With for example Outlook Express (OE), you can tick a box to leave the email on the server if you don’t want it deleting, but if you forget to do this, all the email will be pulled from the server one at a time and then deleted on the server leaving you with a copy only on your PC.

But what if you have two PCs? One at work and one at home, or one in the study and one in the family room, or a laptop and a desktop, and you want the same email messages on both machines? Or what if you’re like us and have several PCs and you need all of them synchronised with the same emails that you’ve both received AND sent?

In that case you need IMAP.

How IMAP differs from POP3 is that the email messages are all left on the server. And when you send an email, that gets stored on the server too. If you flag an email, then the flag gets set on the server against that email.

The beauty of this is that if you sit down on your laptop and send an email, then later sit at another PC that’s been set up with the same email account, the second PC will connect to the email server and download your SENT message as well as any new received ones. So both machines are synchronised with the same emails.

All the email messages remain on the server so that if you sit down at a third PC that’s also been set up with the same email account, it will again download all the messages and so you then have all three PCs synchronised.

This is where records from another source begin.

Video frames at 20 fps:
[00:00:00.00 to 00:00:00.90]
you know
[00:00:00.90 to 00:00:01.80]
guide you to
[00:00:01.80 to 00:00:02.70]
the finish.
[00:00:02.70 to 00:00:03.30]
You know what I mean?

This is very cool in my opinion.

Even if you only have one PC, IMAP is a much better way of handling your email. If your only PC ever fails and you end up with a corrupted hard drive, you don’t lose your emails. They’re all on the server.

So then all you have to do is fit a new hard drive or buy a new PC. When you set the email account up again on your new system, it gets all the messages, and you haven’t lost a thing. You may have to re-create your address book again if you don’t have a backup, but at least you have all the email addresses, because you have all the emails!

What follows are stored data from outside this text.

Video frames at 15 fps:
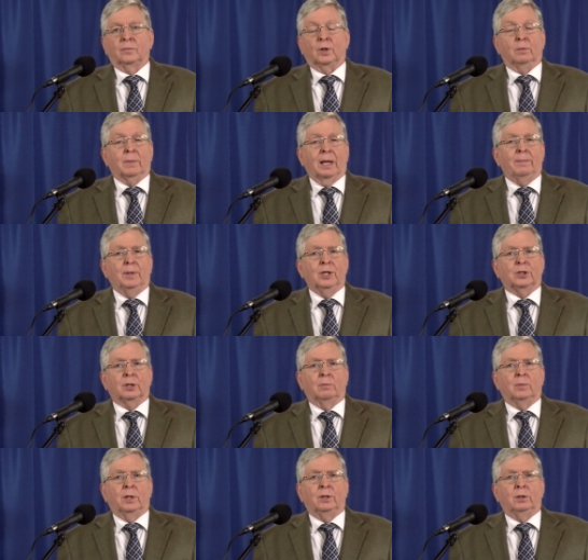There may be
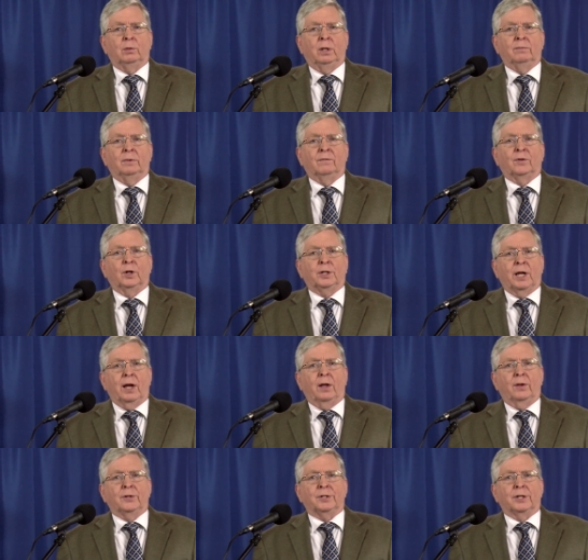someone who even
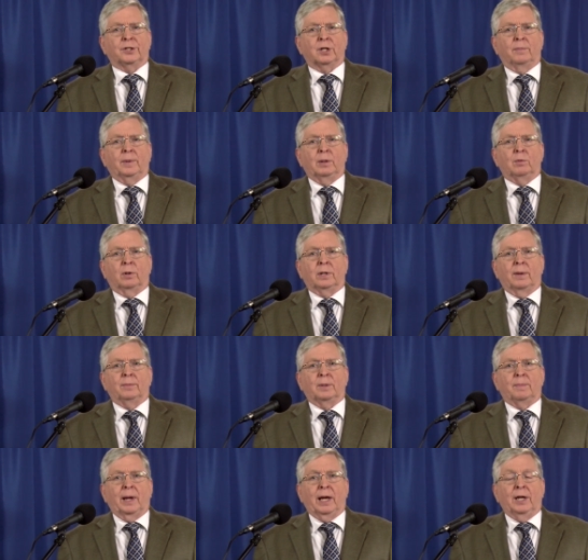foretells that something will
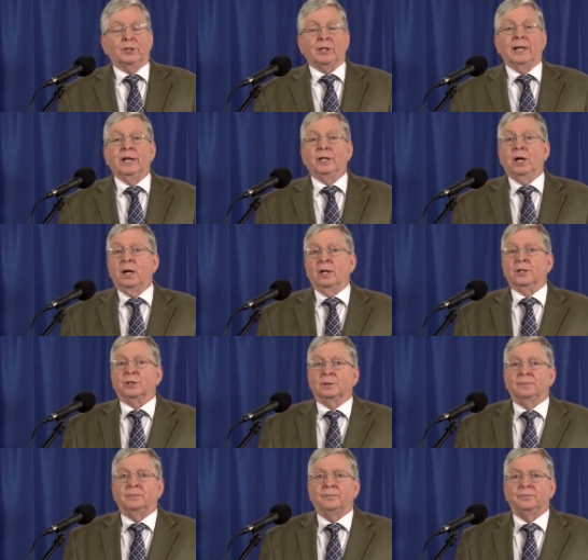come to pass, and it
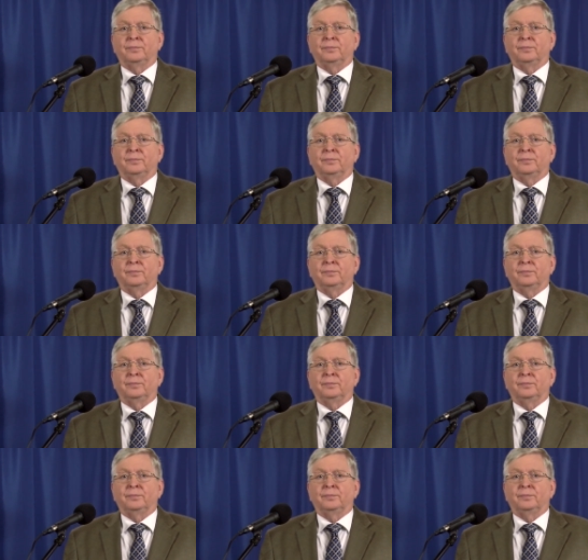does.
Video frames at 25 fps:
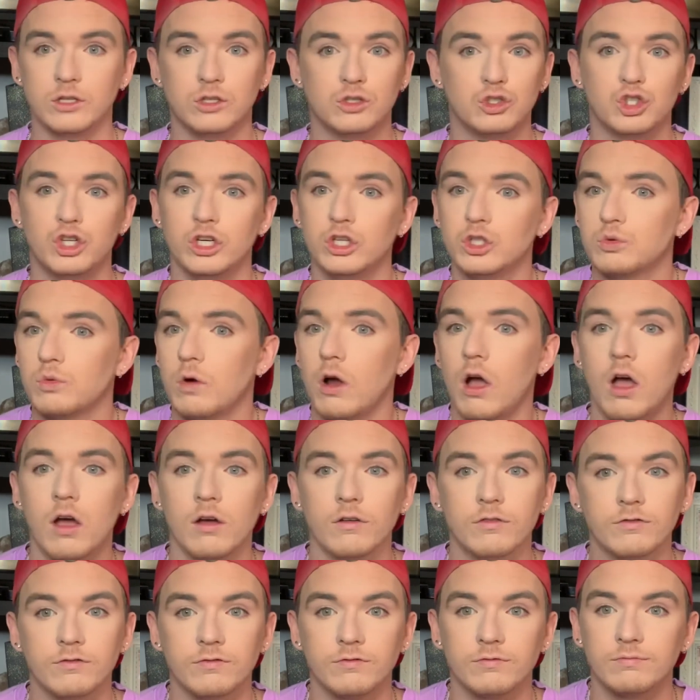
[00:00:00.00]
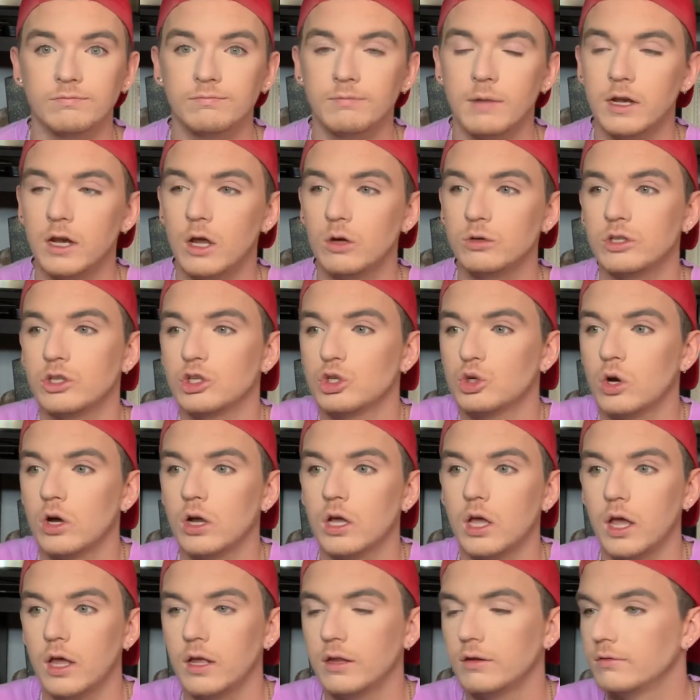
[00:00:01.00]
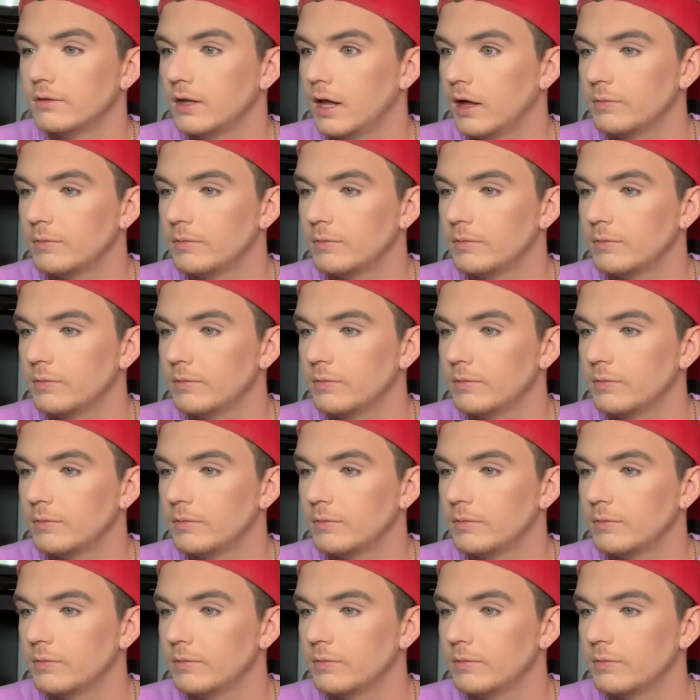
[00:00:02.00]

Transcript: She's rough. My nose is crooked.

The downside for ISPs is that they have to store all of your emails all of the time on the hard drives of their servers. And they don’t want to do it. So they don’t advertise IMAP at all. They want your emails off their server and on your PC ASAP.

Like I said at the beginning, some ISPs don’t even support IMAP. But if you have your own seperately paid for web server with cPanel, it usually comes with IMAP pre-set up, and all you have to do is connect to it.

There are other benfits to IMAP too, such as the ability to drag and drop emails between accounts, just like you do with folders on your desktop.

Why don’t you go and take a look now to see if you can use IMAP? You never know it might be your lucky day.